Silicon Glen is Scotland’s high-tech sector, covering Fife, Glasgow and the Stirling areas. It grew out of the decay of traditional industries like mining and shipbuilding in 1984 and supplies equipment and services to the semiconductor and related industries. 

In 2000 Scotland had 48,000 people employed in the industry and, in 2005, 1,000 companies in electronics employed 25,000 people. Scottish factories made three out of every 10 personal computers built in Europe, while two-thirds of Europe's cash machines were made in Dundee. In 2002, when 28% of Scotland’s exports were electronics, the value of computer equipment exports was £5.6b. Scottish manufacturing of electronics suffered a sharp decline though and by 2014, Scottish exports dropped to 4%, valued at £1.1b. 

The future of UK's high-tech sector

Both Silicon Fen and Silicon Glen, despite their innovative technology and quality high-tech products, suffer from lack of investments and financial support from government organisations. Some of these companies also take pride in remaining a close-knit community developing sophisticated technology, without turning into their vampiric money-making counterpart in Silicon Valley.

According to the Independent, “The Square Mile is often seen as a source of strength to the UK, but it can also serve as an impediment. The short-term horizon of its investors means far too many quality companies such as Arm are sold before they have a chance to flower, and lately they’ve been replaced by unlovely natural resources giants such as Glencore. Moreover, it has singularly failed to get funding into the pockets of those who might be able to use it to produce other Arms. Until things like this change, the Fens will remain windswept and lonely while California’s Silicon Valley is bathed in sunlight.”

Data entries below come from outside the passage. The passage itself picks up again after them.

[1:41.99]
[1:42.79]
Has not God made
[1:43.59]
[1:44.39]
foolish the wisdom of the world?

With Brexit the UK investment in innovation becomes more challenging. For example, within 24 hours of the referendum result, many UK tech startups lost their VC partners since the investments were conditional upon the UK remaining in the EU. With Arm passing into foreign hands, many tech leaders issued warnings about the loss of a big British company. In addition, it seems questionable that a Japanese company wants to buy British ARM before Theresa May’s government “puts in place a national interest test for foreign takeovers”, said Nils Pratley. 

Vince Cable, the former business secretary, said: “It’s worrying that we are simply unable to grow large tech companies in Britain. We are never going to grow a Facebook or a Google. Every time these businesses get to a certain size they get snapped up.”

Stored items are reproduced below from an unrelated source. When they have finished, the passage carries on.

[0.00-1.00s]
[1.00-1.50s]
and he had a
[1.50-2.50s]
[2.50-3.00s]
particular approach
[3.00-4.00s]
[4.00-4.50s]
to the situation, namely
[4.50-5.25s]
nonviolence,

And a partner at Amadeus Capital, Hermann Hauser added that: “SoftBank is a reasonable acquirer, but this is sadly one of the unintended consequences of Brexit. The fall in sterling has made this very cheap, and while I suspect they were considering it for a long time, they have acted now because the opportunity is there.” “It’s a sad loss of independence. Britain is becoming a smaller and smaller player in the tech sector. But on what grounds would you intervene? Internationally it’s not sustainable.”

Richard Holway, chairman of research company TechMarketView, lamented the loss of Arm to a “foreign predator” by saying that “In the UK, we’ve built hardware companies, software companies, IT companies, and they’ve all eventually gone out to a French, US or Japanese buyer”. Holway stressed that Arm’s takeover will make other British tech companies “very vulnerable” especially after Brexit and during a time when sterling has tumbled against the dollar and the yen.